The open-ended equity scheme will invest through a contrarian strategy, with a concentrated portfolio of 30-35 stocks aimed at capturing undervalued opportunities.

Motilal Oswal Mutual Fund (MOMF) on Thursday announced the launch of the ‘Motilal Oswal Contra Fund’, an open-ended equity scheme that will follow a contrarian investment strategy to identify companies trading below their intrinsic value despite having strong long-term fundamentals.
The New Fund Offer (NFO) will open for subscription on May 8 and close on May 22, 2026. The scheme will benchmark itself against the Nifty 500 Total Return Index and aims to generate long-term capital appreciation by investing predominantly in equity and equity-related instruments.
The launch comes at a time when sectoral leadership in the market continues to shift across industries such as banking, metals, auto and real estate, prompting fund houses to pitch differentiated investment strategies to investors seeking diversification and long-term alpha generation.
According to the fund house, the contra strategy will look to capitalise on temporary market dislocations and behavioural biases that often lead to mispricing of fundamentally sound businesses.
Prateek Agrawal, MD & CEO of Motilal Oswal Asset Management Company (MOAMC), said market volatility often creates opportunities for patient investors willing to stay invested through complete market cycles.
“Market mispricings often persist due to behavioural biases and structural factors. The Motilal Oswal Contra Fund is designed to identify these early signals and opportunities and invest in companies with relatively reasonable valuations,” Agrawal said.
The fund will maintain a high-conviction portfolio diversified across market capitalisations and sectors, with an investment horizon of three to five years.
Bhalchandra Shinde, Fund Manager at MOAMC, said the scheme would focus on companies with strong operating cash flows, attractive valuations and visible turnaround potential.
“The strategy aims to build a concentrated portfolio of 30-35 stocks while following a disciplined risk management and exit framework,” he said.
The scheme will be jointly managed by Varun Sharma, Bhalchandra Shinde, Ankit Agarwal, Rakesh Shetty and Swapnil Mayekar, overseeing equity, debt and overseas allocations.

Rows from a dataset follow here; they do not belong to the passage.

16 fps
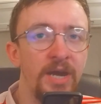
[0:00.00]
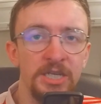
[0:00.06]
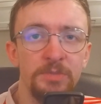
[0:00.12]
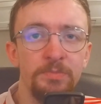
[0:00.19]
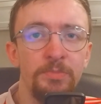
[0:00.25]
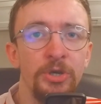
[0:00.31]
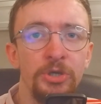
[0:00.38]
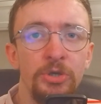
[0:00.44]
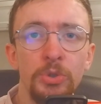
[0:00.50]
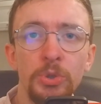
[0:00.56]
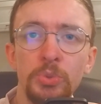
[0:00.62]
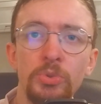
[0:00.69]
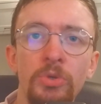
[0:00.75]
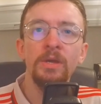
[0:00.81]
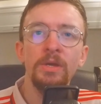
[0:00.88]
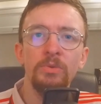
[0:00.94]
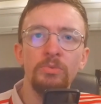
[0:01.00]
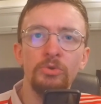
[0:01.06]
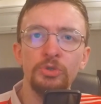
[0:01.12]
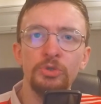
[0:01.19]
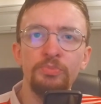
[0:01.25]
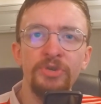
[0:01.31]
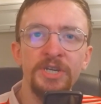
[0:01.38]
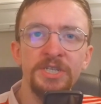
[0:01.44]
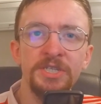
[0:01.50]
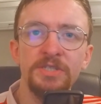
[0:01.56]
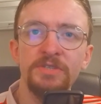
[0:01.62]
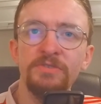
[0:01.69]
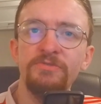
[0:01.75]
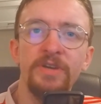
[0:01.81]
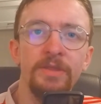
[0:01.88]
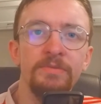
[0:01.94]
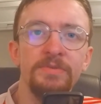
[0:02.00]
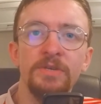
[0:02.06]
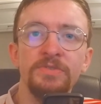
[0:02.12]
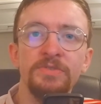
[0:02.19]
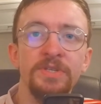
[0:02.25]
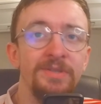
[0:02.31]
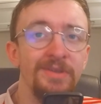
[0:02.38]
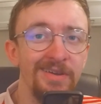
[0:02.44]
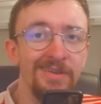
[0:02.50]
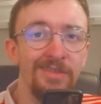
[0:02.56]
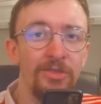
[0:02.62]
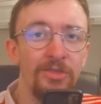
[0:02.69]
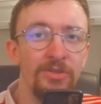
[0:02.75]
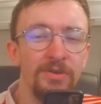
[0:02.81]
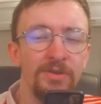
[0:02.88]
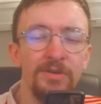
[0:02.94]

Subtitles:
per usual, whilst Brest find themselves in 9th.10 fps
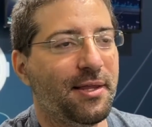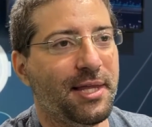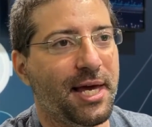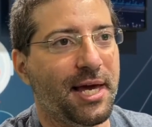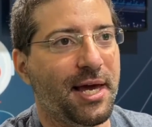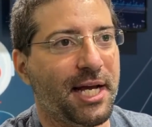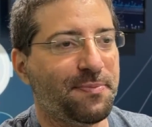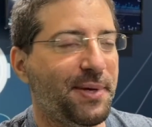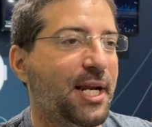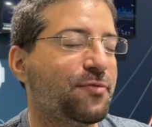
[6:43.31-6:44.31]
the
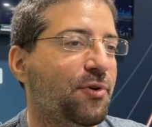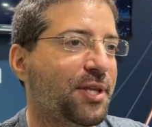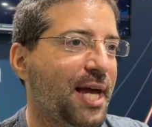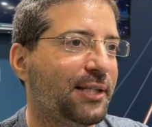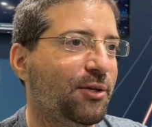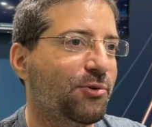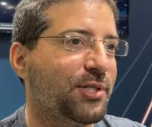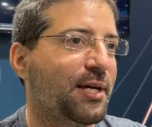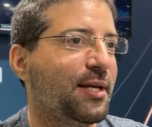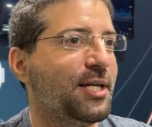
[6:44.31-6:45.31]
experience for the end
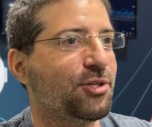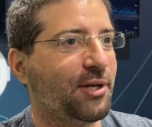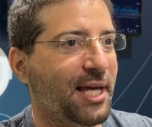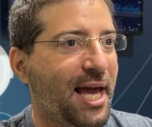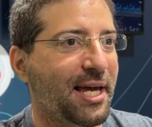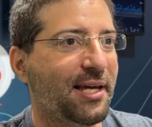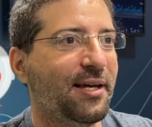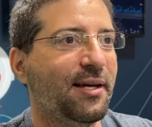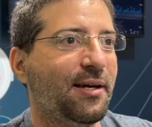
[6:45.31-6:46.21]
user is okay,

The minimum lump sum investment during the NFO period has been fixed at ₹500, with additional investments starting from ₹500 thereafter. An exit load of 1 per cent will apply if units are redeemed within 365 days from allotment, while no exit load will be charged after one year.
Motilal Oswal Asset Management Company, incorporated in 2008, manages mutual funds, portfolio management services and alternative investment funds under the Motilal Oswal Group, which has over three decades of presence in India’s equity markets.